En octobre, on apprenait que Jean Charest avait décidé d’amender la charte québécoise des droits et libertés pour faire de l’égalité homme/femme un principe primant sur tous les autres, notamment le droit de religion. L’objectif était d’envoyer un « message clair » et d’affirmer haut et fort que certains aspects de la société québécoise étaient « non négociables ». Devrait-on interpréter ce geste comme la première étape dans la construction d’un nouveau cadre social dans lesquels certaines valeurs québécoises seraient intouchables ? Non, puisqu’en fait comme plusieurs propositions libérales sur les questions d’identité et d’accommodement raisonnables, les mesures suggérées n’engendreront que des changements « cosmétiques ». Il est vrai qu’à travers cette intervention publique, Jean Charest a signifié que l’égalité homme/femme était suffisamment importante pour qu’il légifère sur le sujet.
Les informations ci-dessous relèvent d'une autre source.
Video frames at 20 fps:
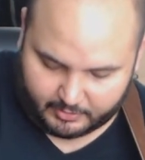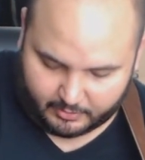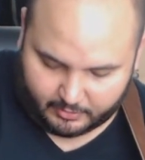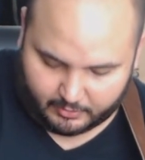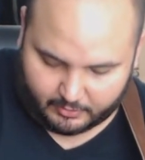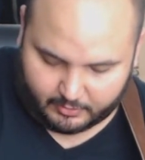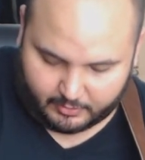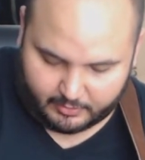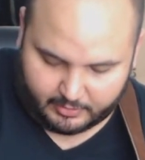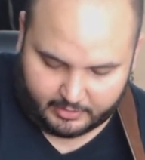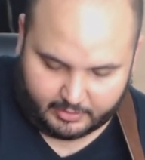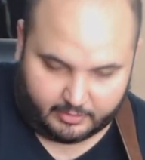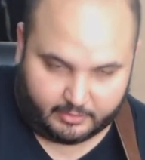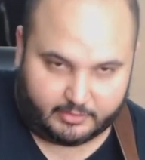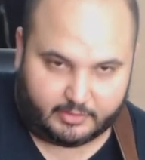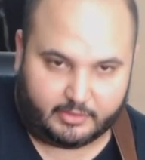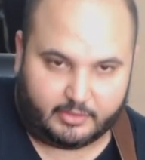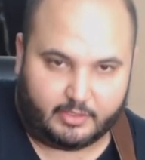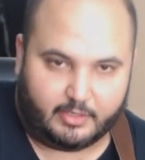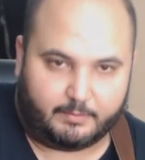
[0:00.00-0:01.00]
tone
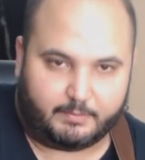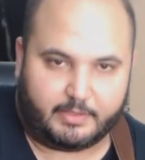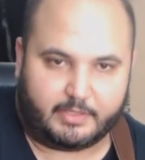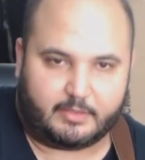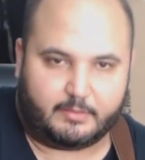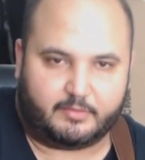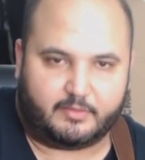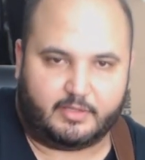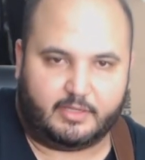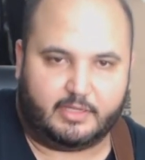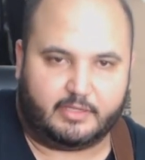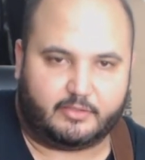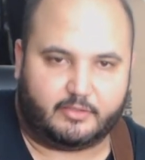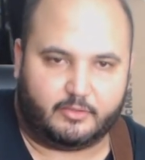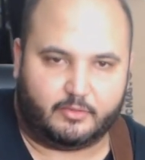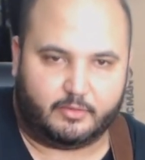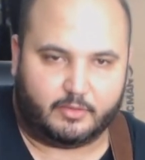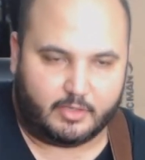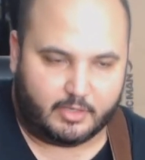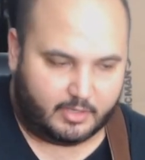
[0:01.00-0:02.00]
and the pickup
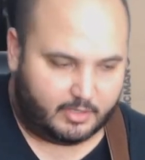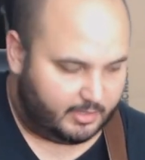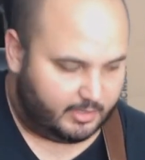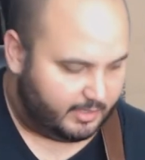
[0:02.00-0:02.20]
selector,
Donc, en ce qui a trait à « lancer un message clair », le premier ministre peut déjà dire : mission accomplie. Par contre, son bilan s’assombrit dès qu’on se penche sur la portée réelle du geste qu’il compte poser. De la poudre aux yeux Amender la charte québécoise pour hiérarchiser différemment les droits qui s’y trouvent est sans importance lorsqu’on prend en considération la portée légale très limitée dudit document. Contrairement à la charte canadienne qui est enchâssée dans la constitution, la charte québécoise n’est pas très différente d’une loi traditionnelle. Ainsi, en plus de pouvoir être modifiée facilement, elle n’est pas à l’abri des tribunaux. Nous sommes donc bien loin d’une modification profonde des rapports sociaux par l’affirmation de certaines valeurs comme supérieures et intouchables. Dans les faits, tant que le Québec ne détiendra pas sa propre constitution qui énoncera clairement quels sont les valeurs et les principes proprement québécois, aucune mesure législative ne pourra les rendre « non négociables ». Entre-temps, il serait donc mieux avisé pour le PLQ de proposer des mesures plus proactives pour défendre les valeurs qu’il considère comme centrales plutôt que de chercher à faire le « clip » des nouvelles.